- Born: 2 April 1929 Nördlingen, Germany
- Died: 5 June 2019 (aged 90) Munich, Germany
- Awards: Knight's Cross of the Order of the Falcon (1988)

Academic background
- Alma mater: LMU Munich; Reykjavík University;

Academic work
- Discipline: Germanic philology
- Institutions: Saarland University; University of Bonn;
- Notable students: Arnulf Krause; Astrid van Nahl; Michael Schulte;
- Main interests: Early Germanic culture
- Notable works: Reallexikon der Germanischen Altertumskunde (1968-2008)

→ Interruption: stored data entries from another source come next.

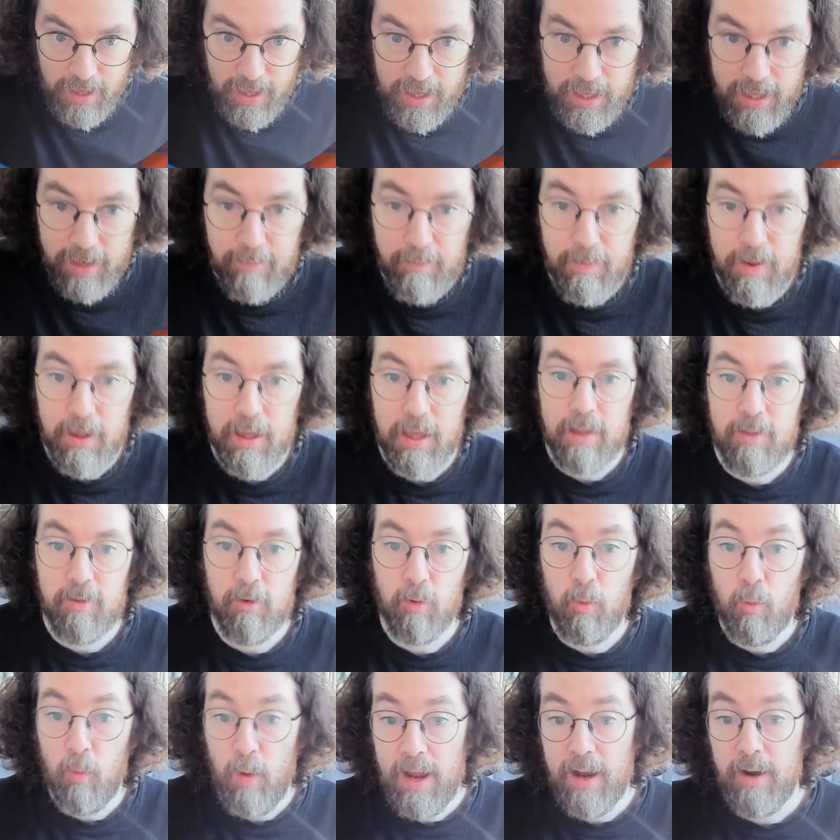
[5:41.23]
It's
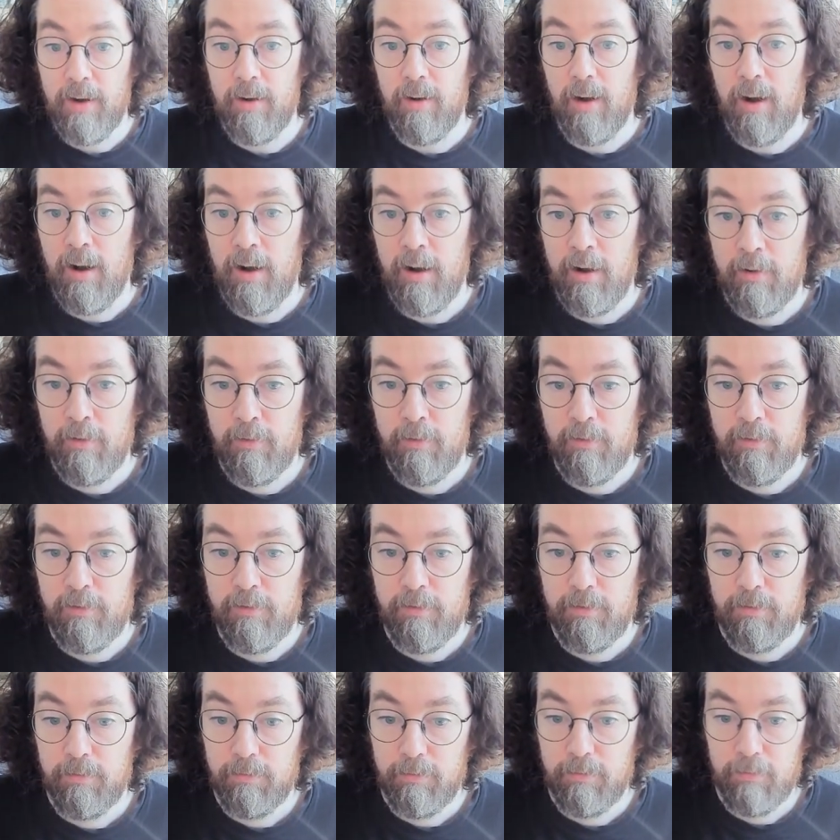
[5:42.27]
aware
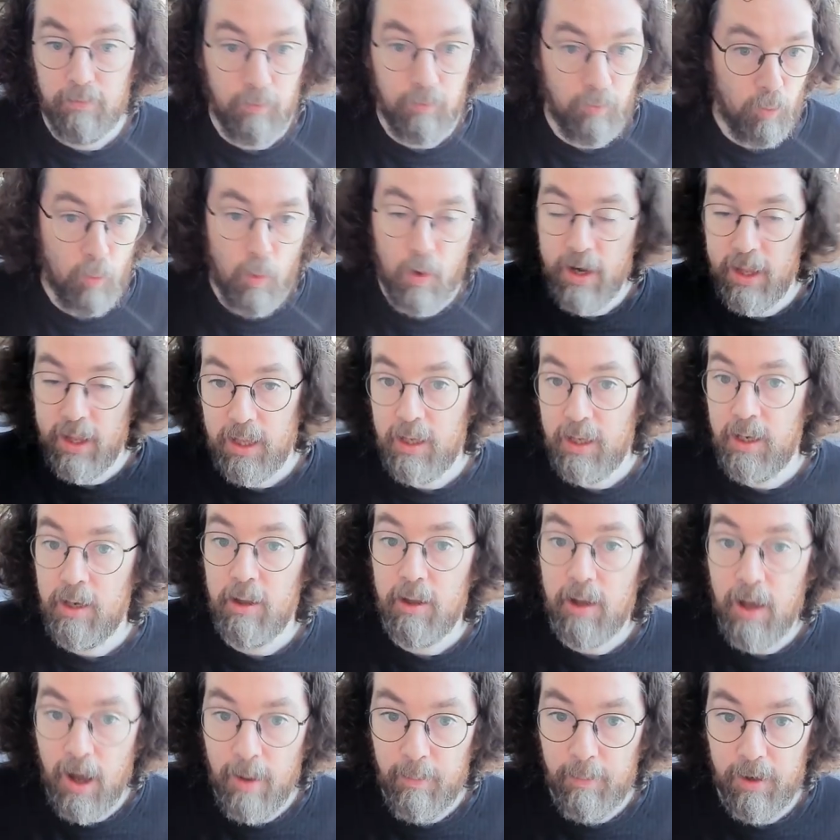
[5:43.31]
of what it can
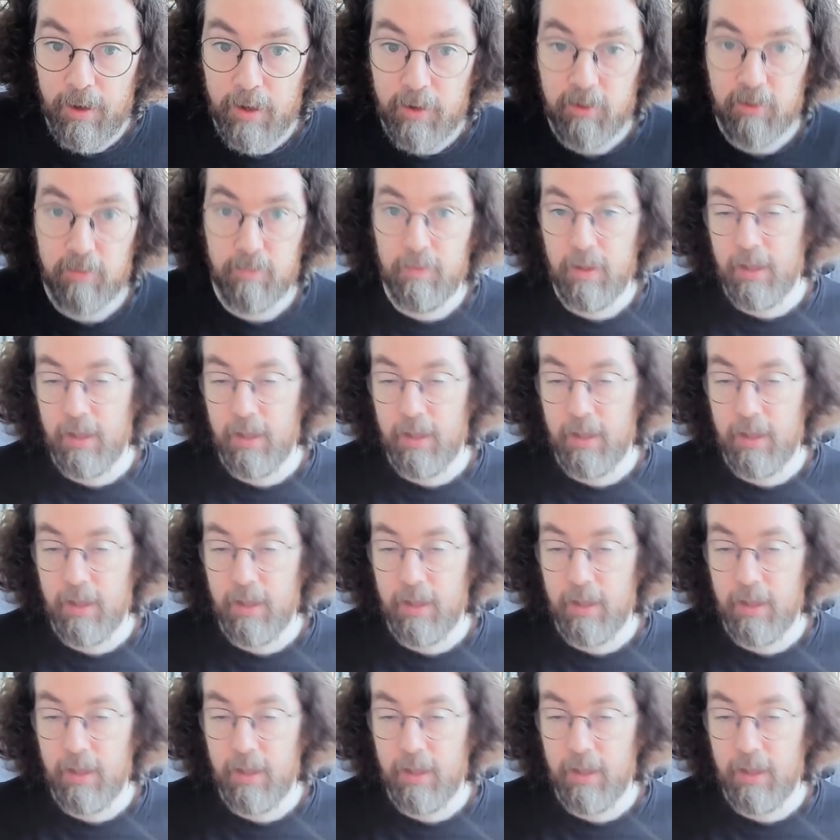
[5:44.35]
accomplish.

= Heinrich Beck (philologist) =

German philologist (1929–2019)

Heinrich Beck (born 2 April 1929 – 5 June 2019) was a German philologist who specialized in Germanic studies. A Professor of Ancient German and Nordic Studies at Saarland University and later the University of Bonn, Beck was a co-editor of the second edition of Reallexikon der Germanischen Altertumskunde and one of the world's leading experts on early Germanic culture.

==Biography==
Hermann Beck was born Nördlingen, Germany on 2 April 1929. Gaining his abitur in Munich in 1949, Beck studied German, Scandinavian and linguistics at LMU Munich and Reykjavík University. He gained his PhD in Nordic philology and Germanic studies at LMU Munich in 1962. He completed his habilitation in Germanic studies at LMU Munich in 1967.

From 1968 to 1978, Beck was Professor of Ancient German and Nordic Studies at Saarland University. From 1978 until his retirement in 1994, Beck was Professor of Ancient German and Nordic Studies at the University of Bonn.

Beck specialized in the study of Germanic languages and early Germanic literature. He was a prominent expert on early Germanic culture. From 1968 to 2008, Beck was a co-editor of the second edition of Reallexikon der Germanischen Altertumskunde, to which he contributed many articles. He subsequently contributed significantly to Germanische Altertumskunde Online. Beck was awarded the Knight's Cross of the Order of the Falcon in 1988, and an honorary doctor's degree from the University of Minnesota, Minneapolis, in 2002.

==See also==
- Hermann Reichert
- Rudolf Simek
- Rudolf Much
- Wilhelm Heizmann
- Helmut Birkhan
- Robert Nedoma

==Selected works==
- Einige vendelzeitliche Bilddenkmäler und die literarische Überlieferung, 1964
- Das Ebersignum im Germanischen, 1965
- (Co-editor) Reallexikon der germanischen Altertumskunde, 1973–2015
- (Co-editor) Untersuchungen zur eisenzeitlichen und frühmittelalterlichen Flur in Mitteleuropa und ihrer Nutzung, 1979-1980
- (Editor) Arbeiten zur Skandinavistik: 6, 1985
- (Editor) Germanenprobleme in heutiger Sicht, 1986
- (Editor) Heldensage und Heldendichtung im Germanischen, 1988
- (Editor) Germanische Rest- und Trümmersprachen, 1989
- (Editor) Germanische Religionsgeschichte, 1992
- (Editor) Snorri Sturlusons Sicht der paganen Vorzeit, 1994
- (Co-editor) Haus und Hof in ur- und frühgeschichtlicher Zeit, 1997
- (Co-editor) De consolatione philologiae, 2000
- (Editor) Studien zur Isländersaga, 2000
- (Co-editor) Zur Geschichte der Gleichung "germanisch-deutsch", 2004
- (Co-editor) Germanische Altertumskunde Online, 2010-
- (Co-editor) Altertumskunde, Altertumswissenschaft, Kulturwissenschaft, 2012
- (Co-editor) Snorri Sturluson: Historiker, Dichter, Politiker, 2013

==Sources==
- "Nachruf auf Prof. Dr. Dr. h.c. Heinrich Beck"
- Wilfried Kürschner: Linguisten-Handbuch. Gunter Narr Verlag, Tübingen 1997. ISBN 3-8233-5001-3.